### PROVIDED DATA ###

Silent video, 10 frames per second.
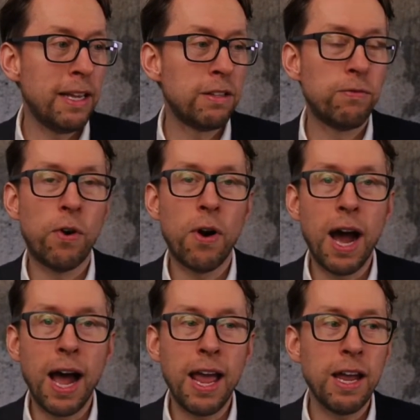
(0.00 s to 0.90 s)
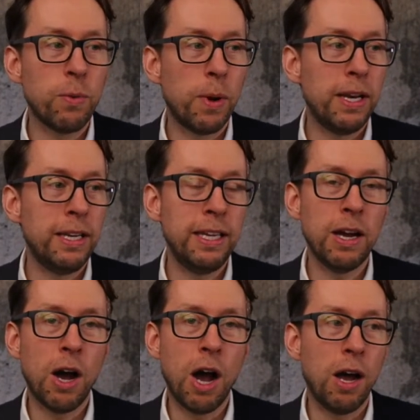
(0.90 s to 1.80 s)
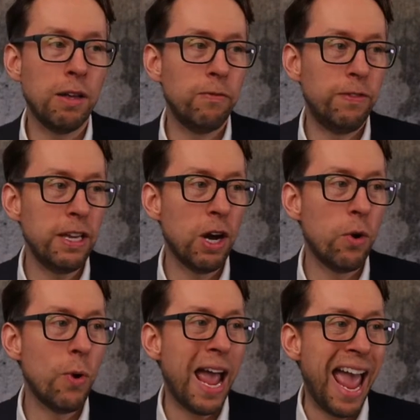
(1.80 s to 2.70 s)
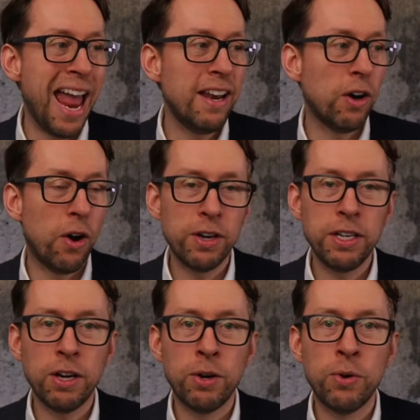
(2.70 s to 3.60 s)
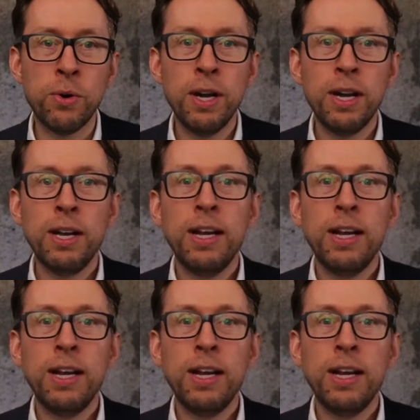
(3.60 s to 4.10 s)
list for high quality video and audio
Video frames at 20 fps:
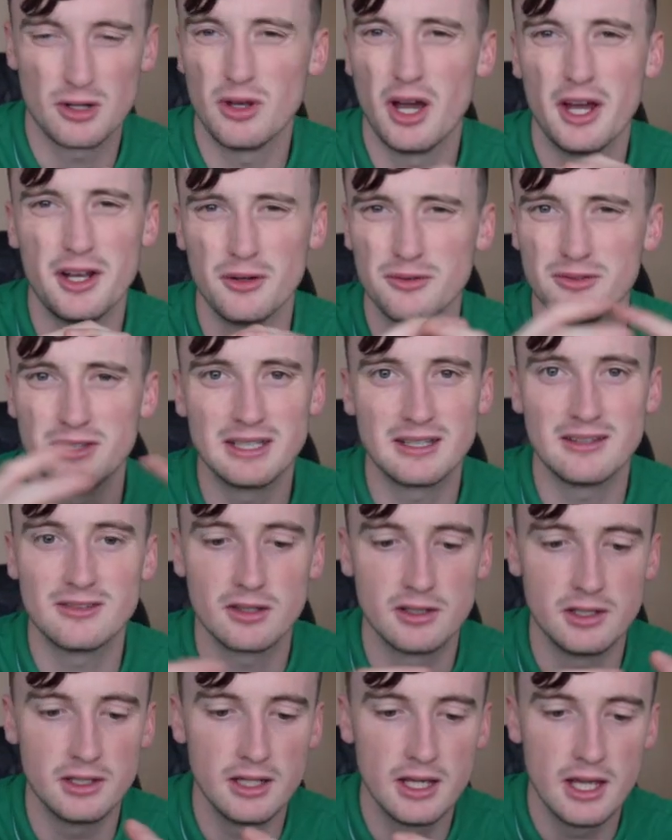I don't think he's
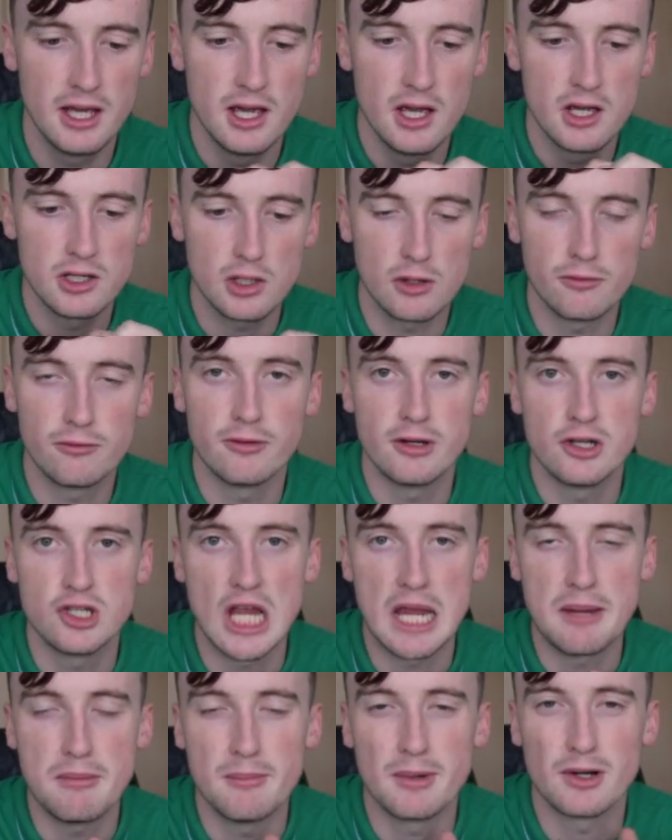going to go for a
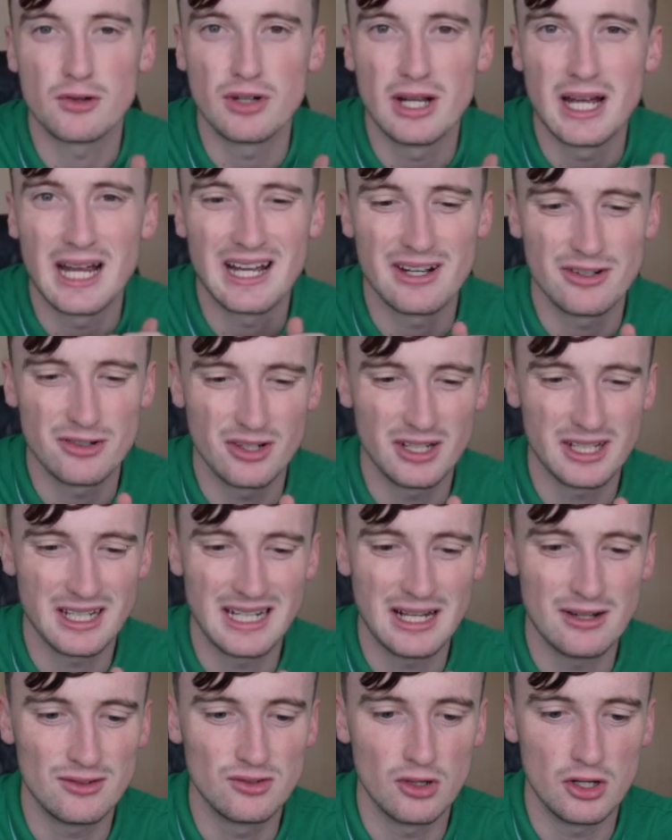Jamie McGrath or like an
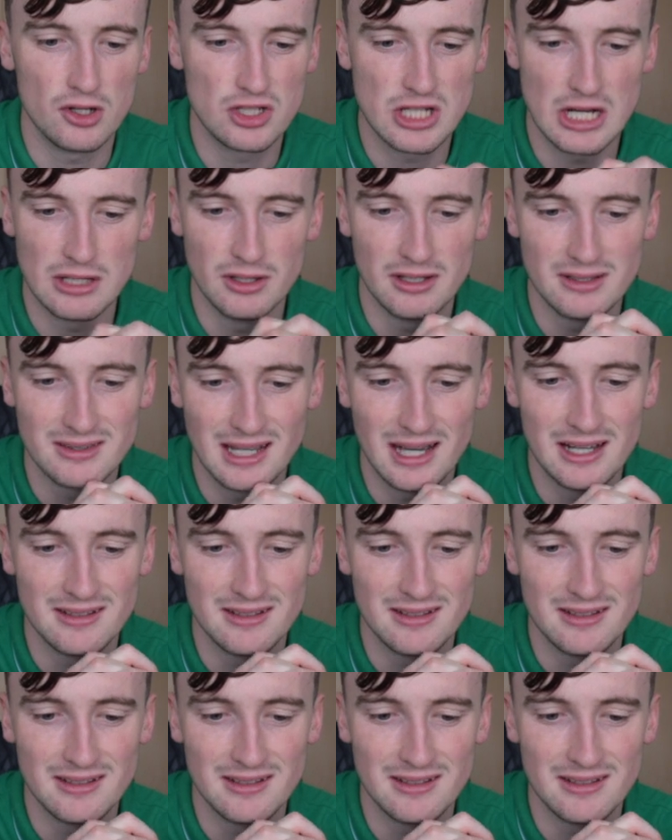outside shout like that.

###

▶ **WHAT THE TASK REQUIRES**:
Return the listing above in full and exactly, omitting all pictures.

▶ **YOUR SOLUTION**:
Silent video, 10 frames per second.
(0.00 s to 0.90 s)
(0.90 s to 1.80 s)
(1.80 s to 2.70 s)
(2.70 s to 3.60 s)
(3.60 s to 4.10 s)
list for high quality video and audio
Video frames at 20 fps:
I don't think he's
going to go for a
Jamie McGrath or like an
outside shout like that.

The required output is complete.